Task item:
Each entry should be printed exactly, with its images omitted.

Supplied records:
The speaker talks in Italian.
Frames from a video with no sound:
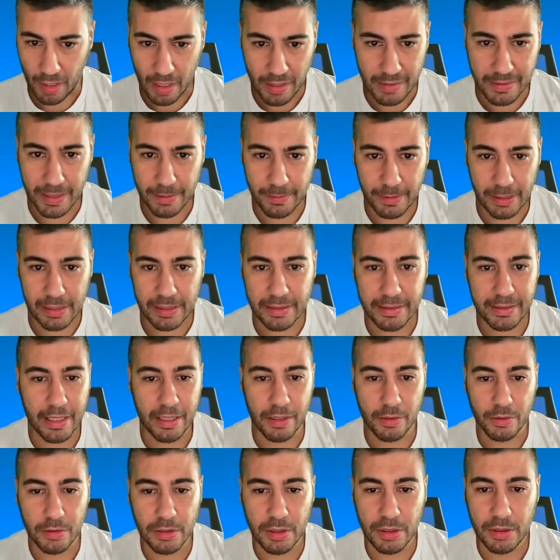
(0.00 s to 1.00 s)
siamo
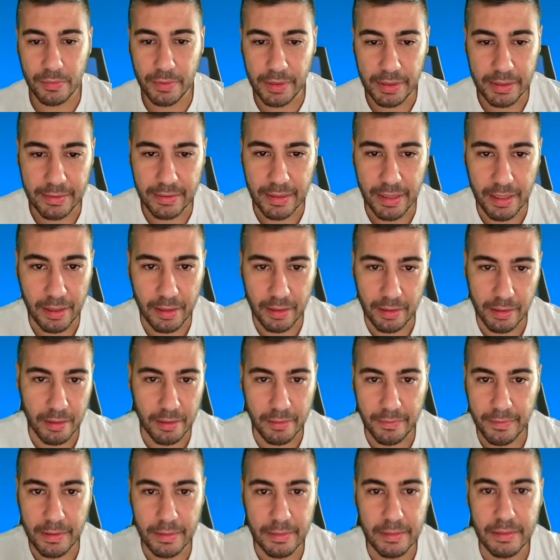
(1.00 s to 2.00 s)
all'interno di Twitter,
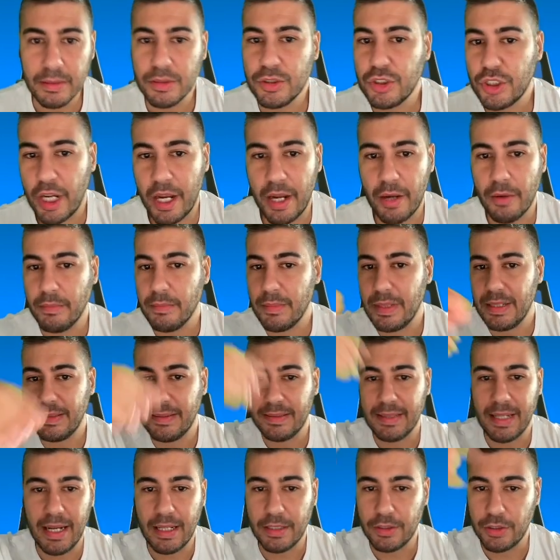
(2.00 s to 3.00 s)
eh, c'è un
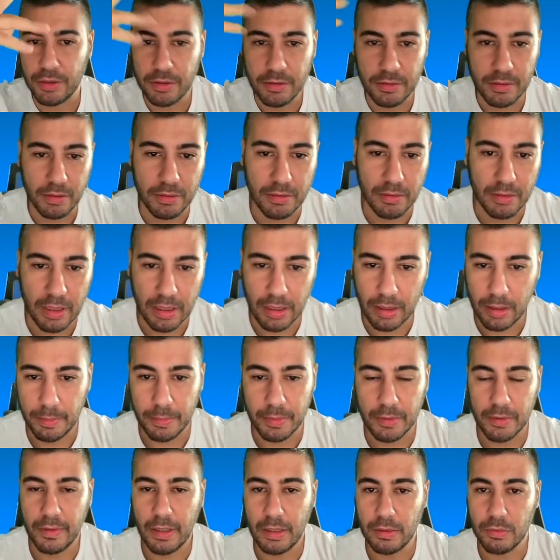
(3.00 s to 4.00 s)
messaggio so, di una
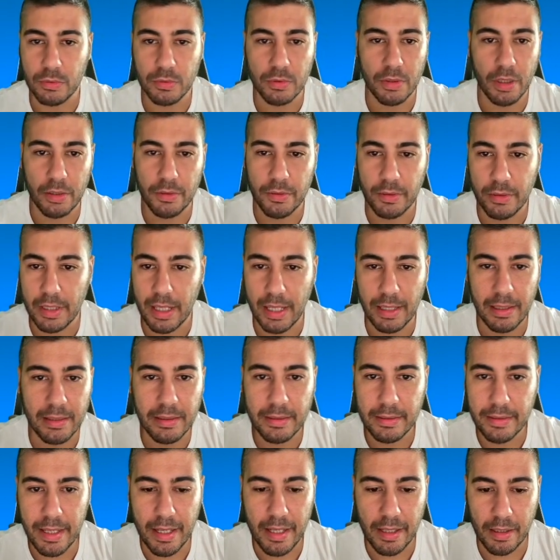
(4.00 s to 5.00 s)
criptovaluta, noi
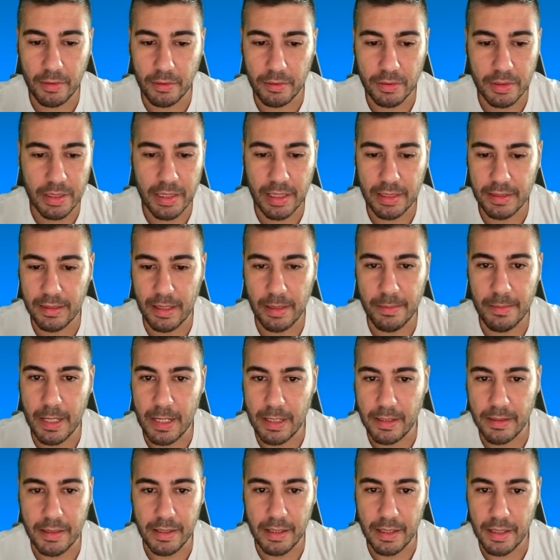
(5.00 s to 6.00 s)
all'interno
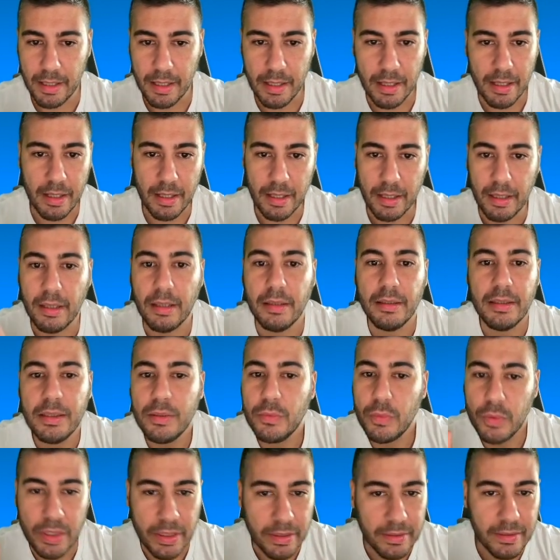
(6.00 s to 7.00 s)
direttamente eh, di
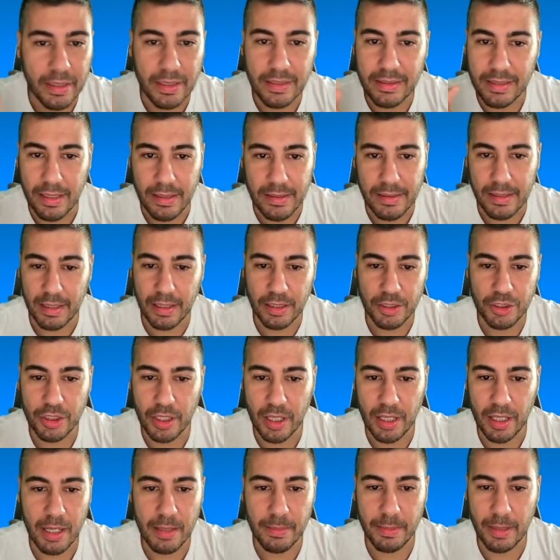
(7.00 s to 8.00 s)
Twitter senza
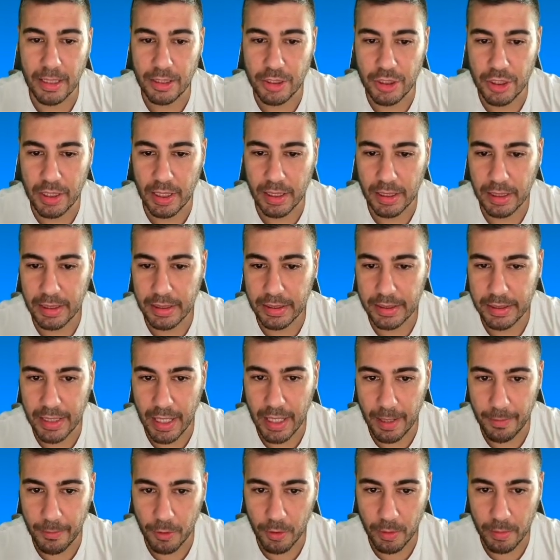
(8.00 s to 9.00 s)
lasciare la pagina
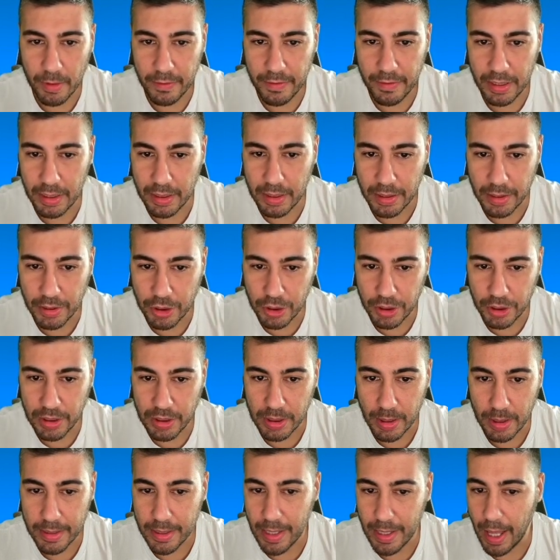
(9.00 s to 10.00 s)
clicchiamo, come vedete ci
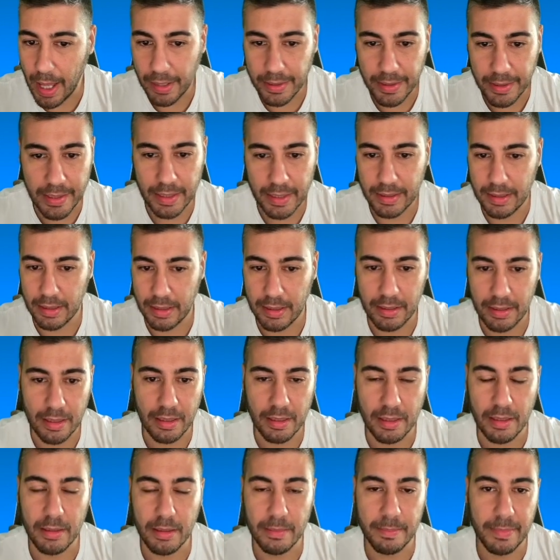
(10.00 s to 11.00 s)
dà direttamente
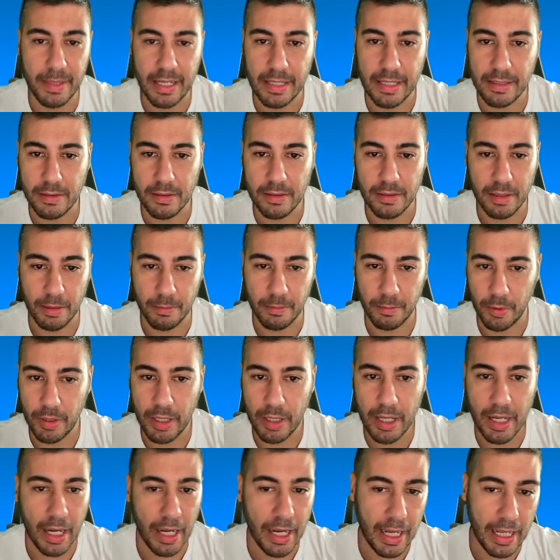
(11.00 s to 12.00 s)
il prezzo in tempo
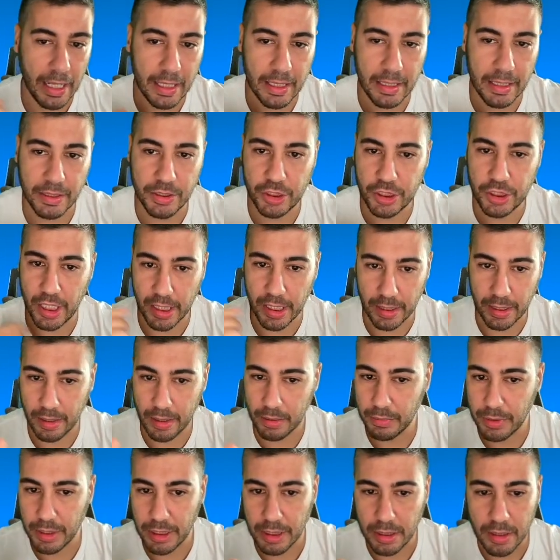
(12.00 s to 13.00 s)
reale, eccetera,
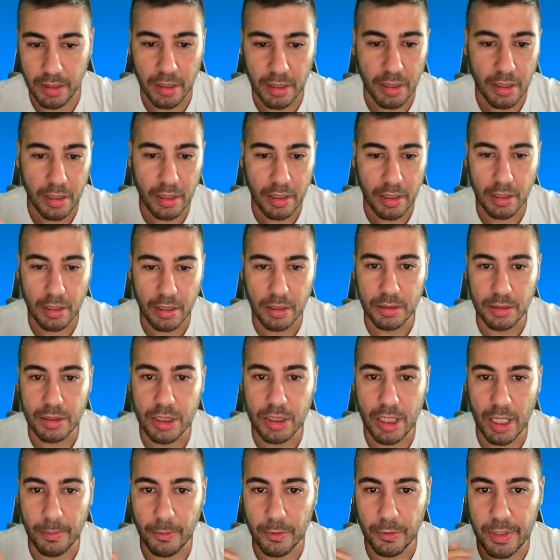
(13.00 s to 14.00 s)
quindi
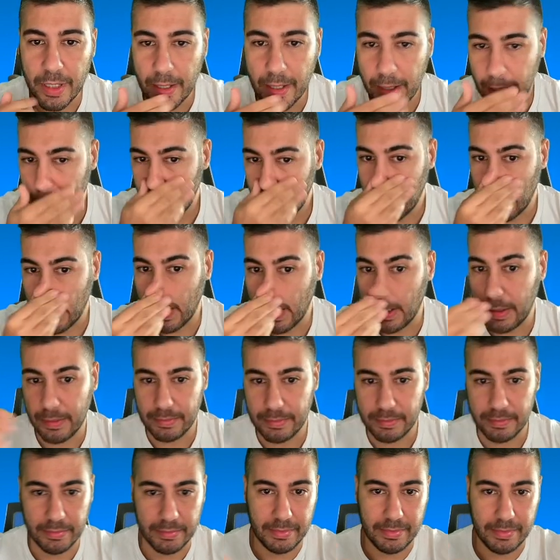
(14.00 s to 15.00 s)
diciamo di, eh,
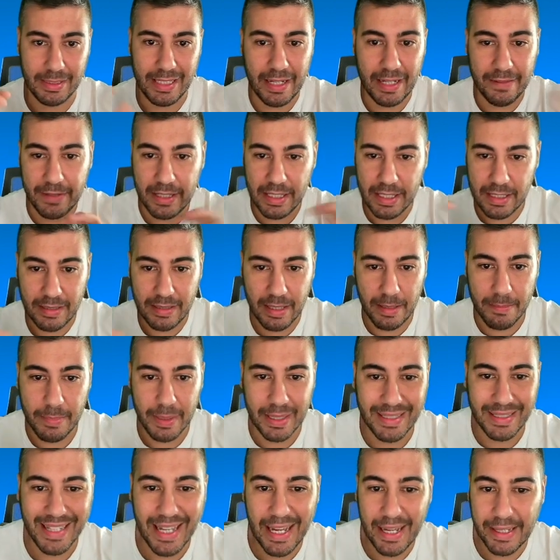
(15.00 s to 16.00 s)
di avere
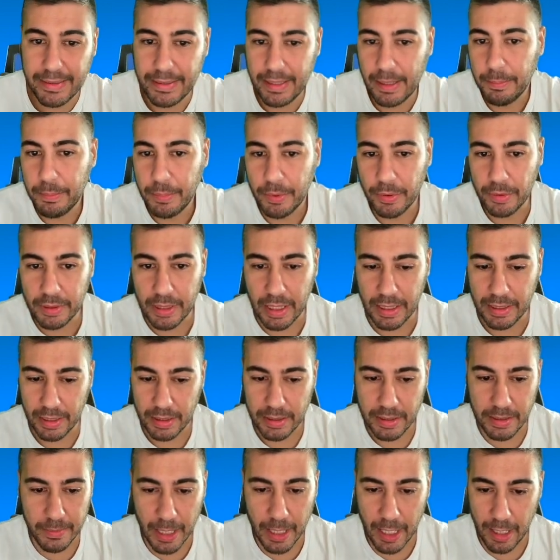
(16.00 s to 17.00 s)
sempre dati a portata
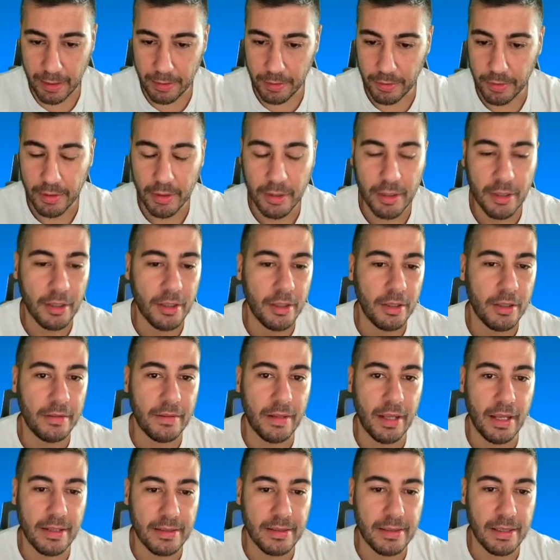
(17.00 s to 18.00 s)
di mano
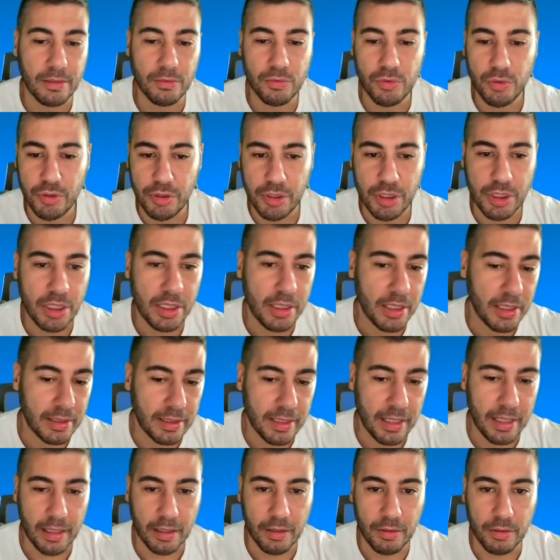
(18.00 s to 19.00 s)
senza uscire,
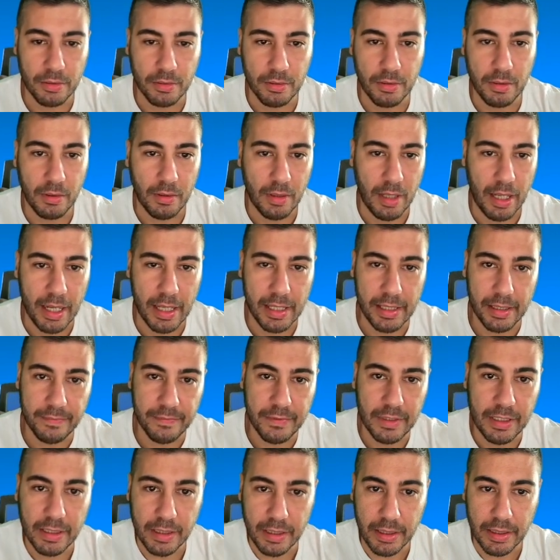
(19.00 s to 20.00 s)
andare a controllare,
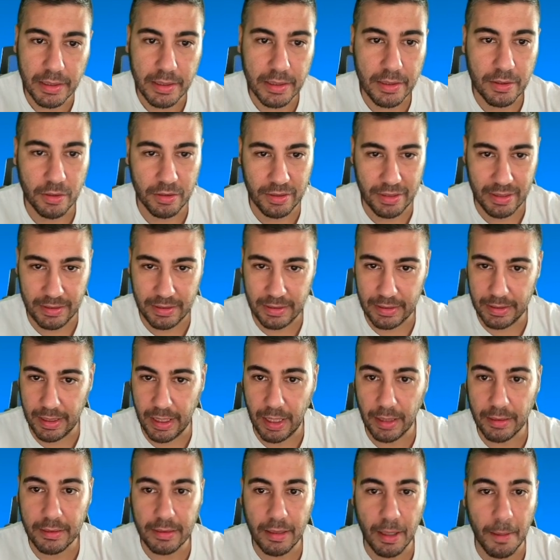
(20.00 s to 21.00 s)
vedere di cosa si
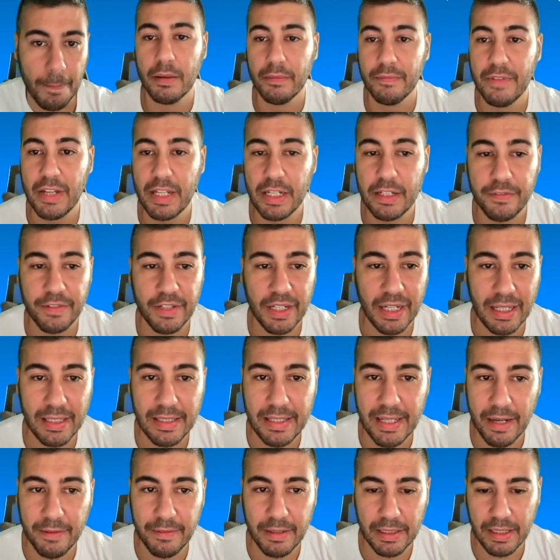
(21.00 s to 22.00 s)
tratta. Verifica
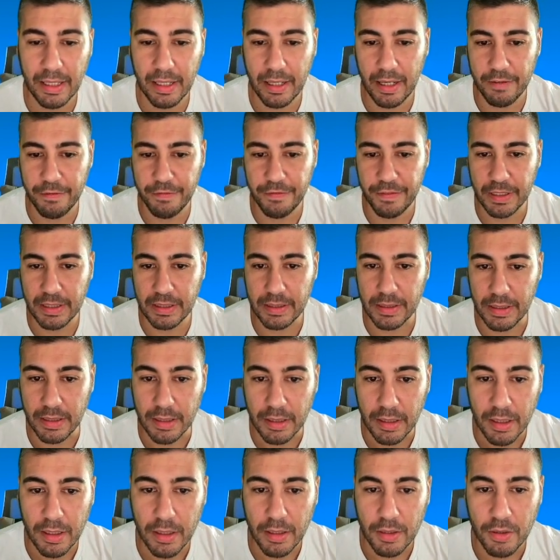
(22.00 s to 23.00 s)
gli avatar
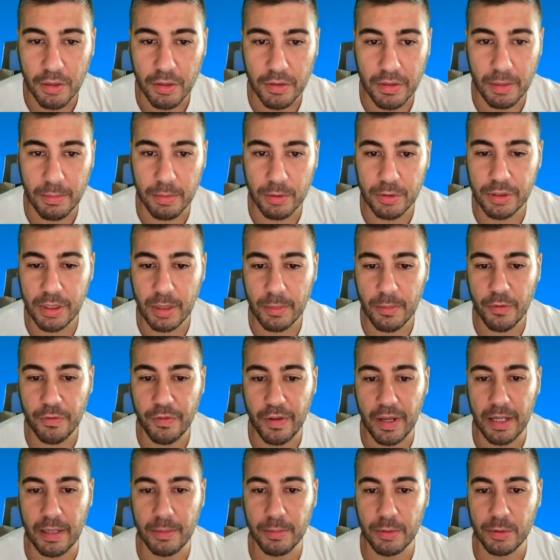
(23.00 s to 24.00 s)
FT. Cosa possiamo
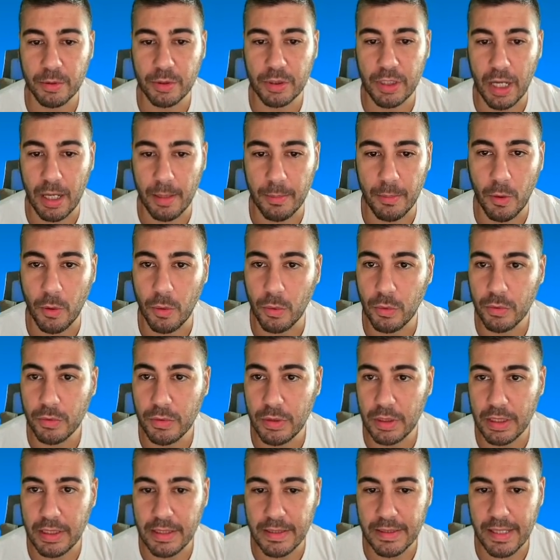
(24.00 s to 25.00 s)
fare? Possiamo
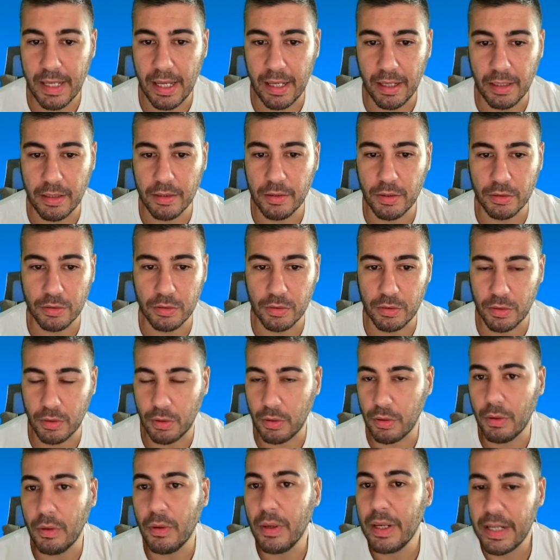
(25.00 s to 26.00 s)
utilizzare il
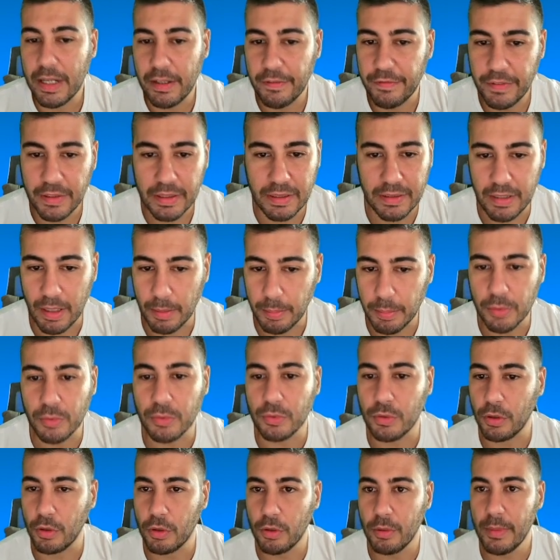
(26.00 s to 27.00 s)
nostro NFT
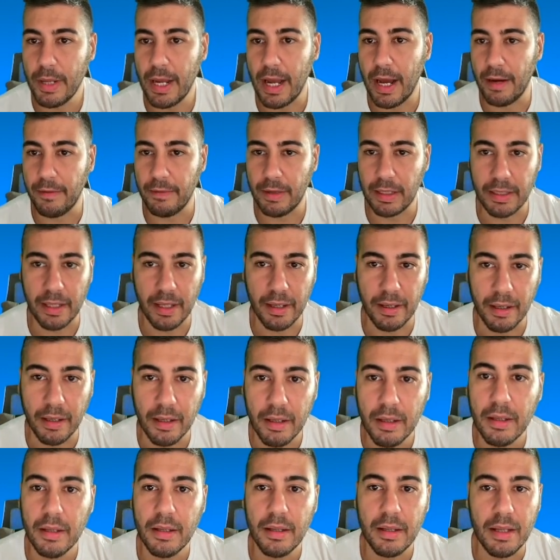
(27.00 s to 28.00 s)
appunto come avatar
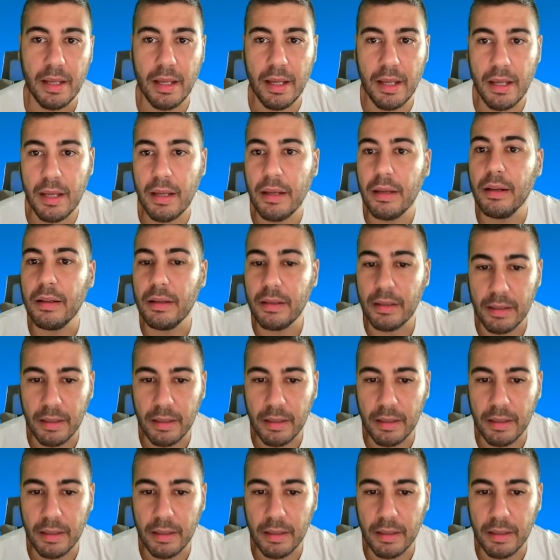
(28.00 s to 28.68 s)
e eh,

Exercise solution:
The speaker talks in Italian.
Frames from a video with no sound:
(0.00 s to 1.00 s)
siamo
(1.00 s to 2.00 s)
all'interno di Twitter,
(2.00 s to 3.00 s)
eh, c'è un
(3.00 s to 4.00 s)
messaggio so, di una
(4.00 s to 5.00 s)
criptovaluta, noi
(5.00 s to 6.00 s)
all'interno
(6.00 s to 7.00 s)
direttamente eh, di
(7.00 s to 8.00 s)
Twitter senza
(8.00 s to 9.00 s)
lasciare la pagina
(9.00 s to 10.00 s)
clicchiamo, come vedete ci
(10.00 s to 11.00 s)
dà direttamente
(11.00 s to 12.00 s)
il prezzo in tempo
(12.00 s to 13.00 s)
reale, eccetera,
(13.00 s to 14.00 s)
quindi
(14.00 s to 15.00 s)
diciamo di, eh,
(15.00 s to 16.00 s)
di avere
(16.00 s to 17.00 s)
sempre dati a portata
(17.00 s to 18.00 s)
di mano
(18.00 s to 19.00 s)
senza uscire,
(19.00 s to 20.00 s)
andare a controllare,
(20.00 s to 21.00 s)
vedere di cosa si
(21.00 s to 22.00 s)
tratta. Verifica
(22.00 s to 23.00 s)
gli avatar
(23.00 s to 24.00 s)
FT. Cosa possiamo
(24.00 s to 25.00 s)
fare? Possiamo
(25.00 s to 26.00 s)
utilizzare il
(26.00 s to 27.00 s)
nostro NFT
(27.00 s to 28.00 s)
appunto come avatar
(28.00 s to 28.68 s)
e eh,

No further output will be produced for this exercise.